● TASK INPUT:
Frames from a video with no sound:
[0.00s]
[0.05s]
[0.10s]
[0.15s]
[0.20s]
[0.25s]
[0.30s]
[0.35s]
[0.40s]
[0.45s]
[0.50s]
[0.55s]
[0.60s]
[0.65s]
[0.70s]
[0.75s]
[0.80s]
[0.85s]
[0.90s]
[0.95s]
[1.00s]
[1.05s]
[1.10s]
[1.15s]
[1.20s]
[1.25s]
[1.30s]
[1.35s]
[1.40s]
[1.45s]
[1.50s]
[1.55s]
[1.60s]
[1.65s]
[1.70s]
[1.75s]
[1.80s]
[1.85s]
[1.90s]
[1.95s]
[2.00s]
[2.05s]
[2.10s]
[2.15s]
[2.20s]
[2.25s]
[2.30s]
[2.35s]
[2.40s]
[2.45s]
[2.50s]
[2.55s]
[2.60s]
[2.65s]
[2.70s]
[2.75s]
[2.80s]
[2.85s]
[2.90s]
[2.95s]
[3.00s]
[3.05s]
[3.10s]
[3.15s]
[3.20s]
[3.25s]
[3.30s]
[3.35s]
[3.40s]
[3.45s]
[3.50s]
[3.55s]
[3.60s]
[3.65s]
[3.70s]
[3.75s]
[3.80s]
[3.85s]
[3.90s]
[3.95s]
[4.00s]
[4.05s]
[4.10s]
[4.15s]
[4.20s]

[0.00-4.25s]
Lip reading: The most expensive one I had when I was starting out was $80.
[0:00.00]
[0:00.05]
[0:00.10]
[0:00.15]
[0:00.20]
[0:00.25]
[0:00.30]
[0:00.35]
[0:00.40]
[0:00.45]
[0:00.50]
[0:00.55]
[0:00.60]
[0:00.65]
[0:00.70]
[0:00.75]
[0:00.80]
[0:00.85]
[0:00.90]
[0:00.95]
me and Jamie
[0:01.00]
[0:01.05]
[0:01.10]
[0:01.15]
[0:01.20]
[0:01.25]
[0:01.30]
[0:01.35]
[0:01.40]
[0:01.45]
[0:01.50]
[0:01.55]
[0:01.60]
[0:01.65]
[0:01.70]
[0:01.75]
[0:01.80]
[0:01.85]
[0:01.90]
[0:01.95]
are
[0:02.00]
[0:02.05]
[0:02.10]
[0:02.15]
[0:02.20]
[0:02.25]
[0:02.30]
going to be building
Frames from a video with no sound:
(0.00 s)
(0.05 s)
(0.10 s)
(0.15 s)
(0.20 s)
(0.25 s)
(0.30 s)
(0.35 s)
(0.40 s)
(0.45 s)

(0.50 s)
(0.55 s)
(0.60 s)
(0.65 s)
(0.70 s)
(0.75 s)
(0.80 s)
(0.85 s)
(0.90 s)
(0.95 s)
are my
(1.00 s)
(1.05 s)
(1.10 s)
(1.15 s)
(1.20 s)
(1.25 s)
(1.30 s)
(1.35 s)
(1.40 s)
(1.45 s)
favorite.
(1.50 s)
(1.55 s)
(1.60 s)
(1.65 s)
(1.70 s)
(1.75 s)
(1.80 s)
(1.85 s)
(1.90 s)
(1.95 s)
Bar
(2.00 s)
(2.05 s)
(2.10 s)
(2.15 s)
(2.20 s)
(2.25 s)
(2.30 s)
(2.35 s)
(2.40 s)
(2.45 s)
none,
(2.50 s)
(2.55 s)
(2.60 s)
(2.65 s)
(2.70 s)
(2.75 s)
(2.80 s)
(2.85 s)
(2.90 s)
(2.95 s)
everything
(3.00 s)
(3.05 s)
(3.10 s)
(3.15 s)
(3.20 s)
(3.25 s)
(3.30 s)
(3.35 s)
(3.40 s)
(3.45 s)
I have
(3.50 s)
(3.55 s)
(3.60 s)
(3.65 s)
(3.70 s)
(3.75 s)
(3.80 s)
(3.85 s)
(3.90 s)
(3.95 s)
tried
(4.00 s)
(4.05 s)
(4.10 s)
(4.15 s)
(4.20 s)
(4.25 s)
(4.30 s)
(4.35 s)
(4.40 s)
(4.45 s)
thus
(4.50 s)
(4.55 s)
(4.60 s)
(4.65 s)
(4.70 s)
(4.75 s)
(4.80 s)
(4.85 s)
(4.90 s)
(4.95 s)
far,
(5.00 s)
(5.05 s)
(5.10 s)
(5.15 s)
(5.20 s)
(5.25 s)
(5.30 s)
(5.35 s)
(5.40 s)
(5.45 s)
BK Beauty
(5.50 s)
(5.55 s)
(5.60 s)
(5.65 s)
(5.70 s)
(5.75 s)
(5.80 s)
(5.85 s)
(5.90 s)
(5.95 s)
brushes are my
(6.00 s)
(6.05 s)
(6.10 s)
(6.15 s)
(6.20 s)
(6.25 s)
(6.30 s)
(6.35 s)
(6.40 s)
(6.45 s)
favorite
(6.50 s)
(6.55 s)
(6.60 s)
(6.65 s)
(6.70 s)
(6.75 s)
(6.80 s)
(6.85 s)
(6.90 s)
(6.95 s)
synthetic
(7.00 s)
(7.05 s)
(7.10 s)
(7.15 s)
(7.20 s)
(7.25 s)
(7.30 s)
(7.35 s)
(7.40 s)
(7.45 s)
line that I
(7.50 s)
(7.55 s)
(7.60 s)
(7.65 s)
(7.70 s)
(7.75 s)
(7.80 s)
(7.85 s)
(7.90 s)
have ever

● DIRECTIONS FOR THIS TASK: An exact copy of every record is required here.

● WRITTEN SOLUTION:
Frames from a video with no sound:
[0.00s]
[0.05s]
[0.10s]
[0.15s]
[0.20s]
[0.25s]
[0.30s]
[0.35s]
[0.40s]
[0.45s]
[0.50s]
[0.55s]
[0.60s]
[0.65s]
[0.70s]
[0.75s]
[0.80s]
[0.85s]
[0.90s]
[0.95s]
[1.00s]
[1.05s]
[1.10s]
[1.15s]
[1.20s]
[1.25s]
[1.30s]
[1.35s]
[1.40s]
[1.45s]
[1.50s]
[1.55s]
[1.60s]
[1.65s]
[1.70s]
[1.75s]
[1.80s]
[1.85s]
[1.90s]
[1.95s]
[2.00s]
[2.05s]
[2.10s]
[2.15s]
[2.20s]
[2.25s]
[2.30s]
[2.35s]
[2.40s]
[2.45s]
[2.50s]
[2.55s]
[2.60s]
[2.65s]
[2.70s]
[2.75s]
[2.80s]
[2.85s]
[2.90s]
[2.95s]
[3.00s]
[3.05s]
[3.10s]
[3.15s]
[3.20s]
[3.25s]
[3.30s]
[3.35s]
[3.40s]
[3.45s]
[3.50s]
[3.55s]
[3.60s]
[3.65s]
[3.70s]
[3.75s]
[3.80s]
[3.85s]
[3.90s]
[3.95s]
[4.00s]
[4.05s]
[4.10s]
[4.15s]
[4.20s]

[0.00-4.25s]
Lip reading: The most expensive one I had when I was starting out was $80.
[0:00.00]
[0:00.05]
[0:00.10]
[0:00.15]
[0:00.20]
[0:00.25]
[0:00.30]
[0:00.35]
[0:00.40]
[0:00.45]
[0:00.50]
[0:00.55]
[0:00.60]
[0:00.65]
[0:00.70]
[0:00.75]
[0:00.80]
[0:00.85]
[0:00.90]
[0:00.95]
me and Jamie
[0:01.00]
[0:01.05]
[0:01.10]
[0:01.15]
[0:01.20]
[0:01.25]
[0:01.30]
[0:01.35]
[0:01.40]
[0:01.45]
[0:01.50]
[0:01.55]
[0:01.60]
[0:01.65]
[0:01.70]
[0:01.75]
[0:01.80]
[0:01.85]
[0:01.90]
[0:01.95]
are
[0:02.00]
[0:02.05]
[0:02.10]
[0:02.15]
[0:02.20]
[0:02.25]
[0:02.30]
going to be building
Frames from a video with no sound:
(0.00 s)
(0.05 s)
(0.10 s)
(0.15 s)
(0.20 s)
(0.25 s)
(0.30 s)
(0.35 s)
(0.40 s)
(0.45 s)

(0.50 s)
(0.55 s)
(0.60 s)
(0.65 s)
(0.70 s)
(0.75 s)
(0.80 s)
(0.85 s)
(0.90 s)
(0.95 s)
are my
(1.00 s)
(1.05 s)
(1.10 s)
(1.15 s)
(1.20 s)
(1.25 s)
(1.30 s)
(1.35 s)
(1.40 s)
(1.45 s)
favorite.
(1.50 s)
(1.55 s)
(1.60 s)
(1.65 s)
(1.70 s)
(1.75 s)
(1.80 s)
(1.85 s)
(1.90 s)
(1.95 s)
Bar
(2.00 s)
(2.05 s)
(2.10 s)
(2.15 s)
(2.20 s)
(2.25 s)
(2.30 s)
(2.35 s)
(2.40 s)
(2.45 s)
none,
(2.50 s)
(2.55 s)
(2.60 s)
(2.65 s)
(2.70 s)
(2.75 s)
(2.80 s)
(2.85 s)
(2.90 s)
(2.95 s)
everything
(3.00 s)
(3.05 s)
(3.10 s)
(3.15 s)
(3.20 s)
(3.25 s)
(3.30 s)
(3.35 s)
(3.40 s)
(3.45 s)
I have
(3.50 s)
(3.55 s)
(3.60 s)
(3.65 s)
(3.70 s)
(3.75 s)
(3.80 s)
(3.85 s)
(3.90 s)
(3.95 s)
tried
(4.00 s)
(4.05 s)
(4.10 s)
(4.15 s)
(4.20 s)
(4.25 s)
(4.30 s)
(4.35 s)
(4.40 s)
(4.45 s)
thus
(4.50 s)
(4.55 s)
(4.60 s)
(4.65 s)
(4.70 s)
(4.75 s)
(4.80 s)
(4.85 s)
(4.90 s)
(4.95 s)
far,
(5.00 s)
(5.05 s)
(5.10 s)
(5.15 s)
(5.20 s)
(5.25 s)
(5.30 s)
(5.35 s)
(5.40 s)
(5.45 s)
BK Beauty
(5.50 s)
(5.55 s)
(5.60 s)
(5.65 s)
(5.70 s)
(5.75 s)
(5.80 s)
(5.85 s)
(5.90 s)
(5.95 s)
brushes are my
(6.00 s)
(6.05 s)
(6.10 s)
(6.15 s)
(6.20 s)
(6.25 s)
(6.30 s)
(6.35 s)
(6.40 s)
(6.45 s)
favorite
(6.50 s)
(6.55 s)
(6.60 s)
(6.65 s)
(6.70 s)
(6.75 s)
(6.80 s)
(6.85 s)
(6.90 s)
(6.95 s)
synthetic
(7.00 s)
(7.05 s)
(7.10 s)
(7.15 s)
(7.20 s)
(7.25 s)
(7.30 s)
(7.35 s)
(7.40 s)
(7.45 s)
line that I
(7.50 s)
(7.55 s)
(7.60 s)
(7.65 s)
(7.70 s)
(7.75 s)
(7.80 s)
(7.85 s)
(7.90 s)
have ever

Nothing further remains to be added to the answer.